I was not able to find a similar question when searching, but if I've missed one please feel free to point me to it. Unfortunately the closest example in the textbook was not terribly helpful either.
I am working on a problem that asks me to make use of the binomial model for discrete time option valuation with the objective of finding the probability that a call option finishes "in the money," which is to say $S - K > 0$ where $S$ is the security value and $K$ is the strike price of the option. The problem doesn't say anything else, so I believe I want a general probability in terms of $p$ and $q$.
We have primarily used the binomial model to determine the value of securities and options up to this point, so I'm not sure exactly where to start to find the probability.

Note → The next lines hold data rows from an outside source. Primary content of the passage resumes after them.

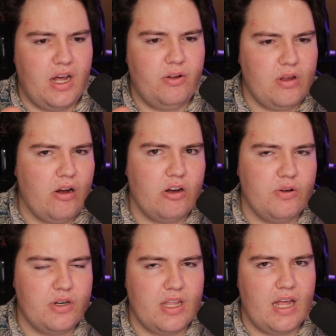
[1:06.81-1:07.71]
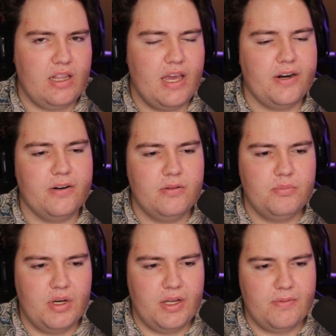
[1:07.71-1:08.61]
I'll go into that later,
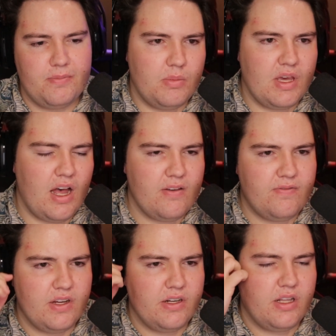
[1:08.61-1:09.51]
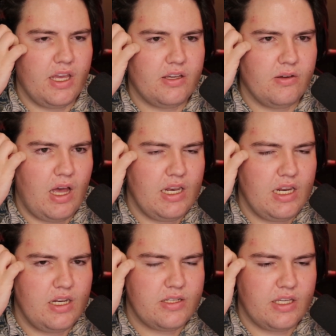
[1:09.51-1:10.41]
but yeah, I figured like I
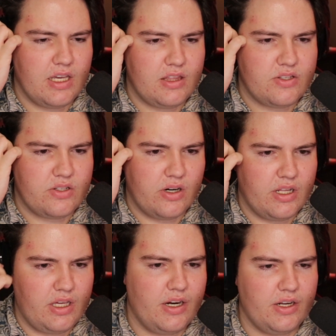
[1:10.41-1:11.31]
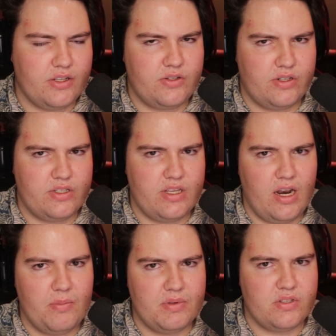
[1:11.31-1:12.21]
needed to get the starting area sort of set
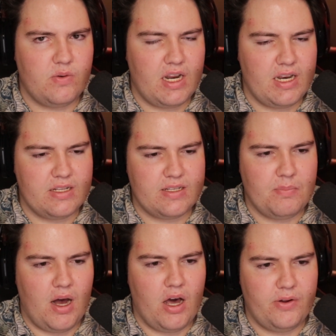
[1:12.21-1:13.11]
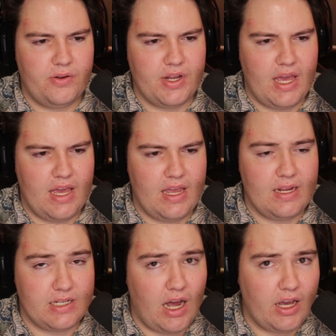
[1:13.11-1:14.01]
up, and so what I did is I modeled
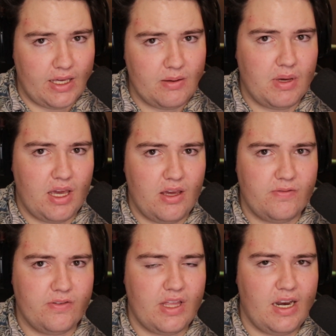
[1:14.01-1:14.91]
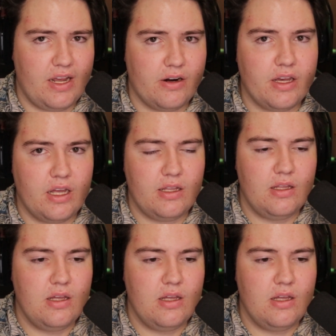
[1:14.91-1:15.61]
a docking bay for that area.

The formulation we have used was of this form:
$V_0 = (1 + i)^{-N}E(F(S_n))$
$ = (1 + i)^{-N} \sum_{j=0}^N {N \choose j} \times (S_0 \times u^j \times d^{N-j}) \times p^j \times q^{N-j}$
Where $u$ and $d$ are the factors by which a security increases or decreases in value each period.
I started by taking this model and replacing $F(S_n)$ with $F(S_n - K)$. But thinking about it that seems to only get me the expected value. If I just focus on the probability component, which is just binomial we have $p^j * q^{N-j}$ for any given event, but with knowing the other parameters I dont know how I am supposed to find out when the option is in the money or not (for example, this would depend on the values of $u$ and $d$).
Any and all help would be much appreciated!